## Prompt
Produce a faithful copy of the data, one that leaves out the pictures.

## Provided entries
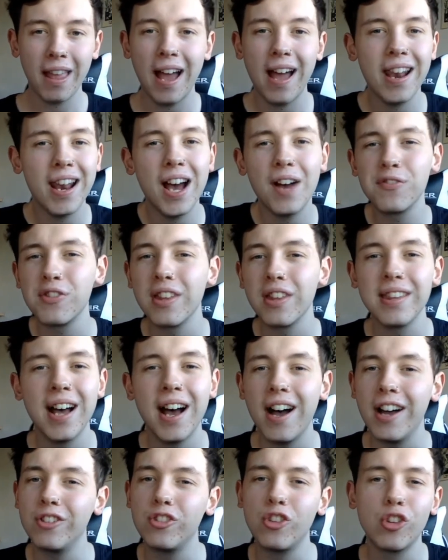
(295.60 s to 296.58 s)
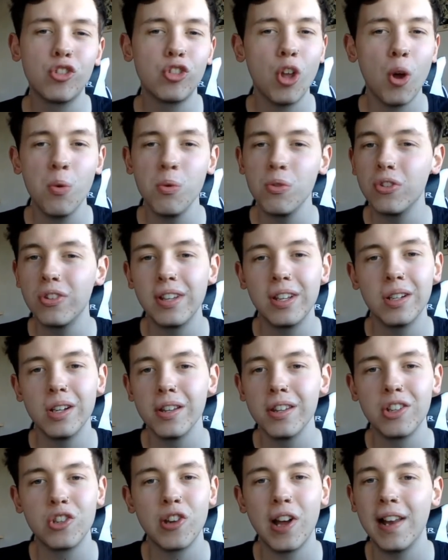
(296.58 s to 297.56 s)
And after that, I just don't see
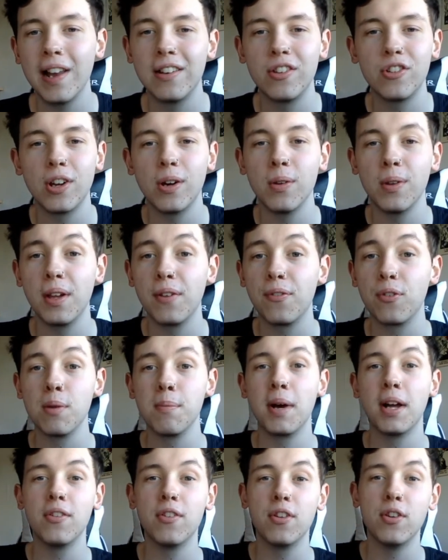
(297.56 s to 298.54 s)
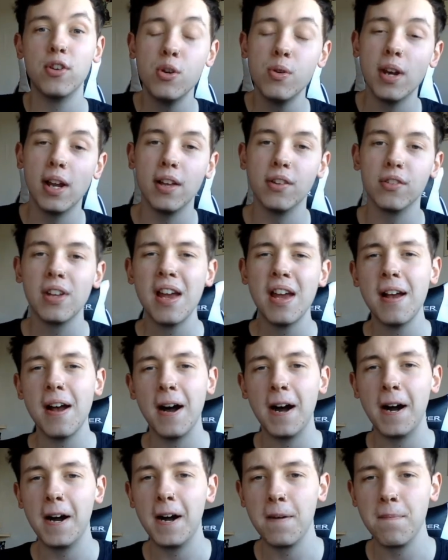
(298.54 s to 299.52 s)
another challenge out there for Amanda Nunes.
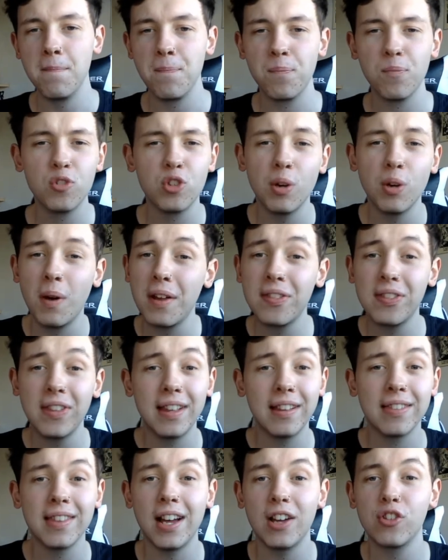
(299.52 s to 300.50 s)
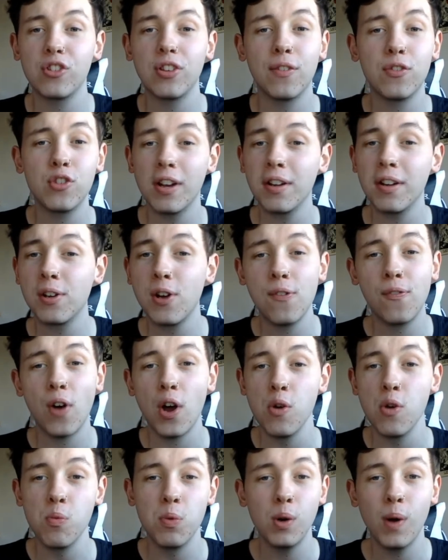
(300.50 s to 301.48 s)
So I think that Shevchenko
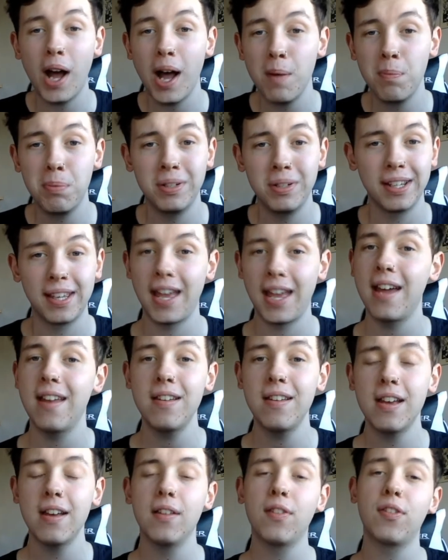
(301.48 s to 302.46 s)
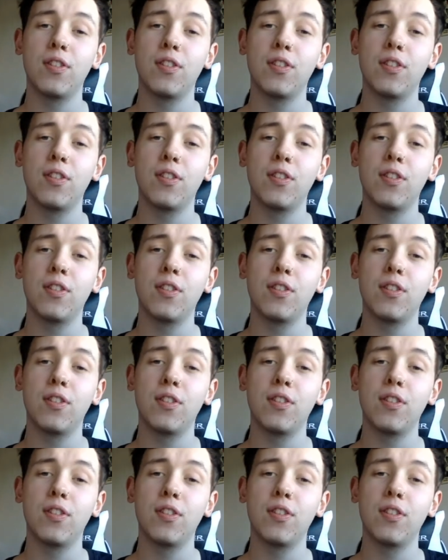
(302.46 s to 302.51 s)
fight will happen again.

## Task response
(295.60 s to 296.58 s)
(296.58 s to 297.56 s)
And after that, I just don't see
(297.56 s to 298.54 s)
(298.54 s to 299.52 s)
another challenge out there for Amanda Nunes.
(299.52 s to 300.50 s)
(300.50 s to 301.48 s)
So I think that Shevchenko
(301.48 s to 302.46 s)
(302.46 s to 302.51 s)
fight will happen again.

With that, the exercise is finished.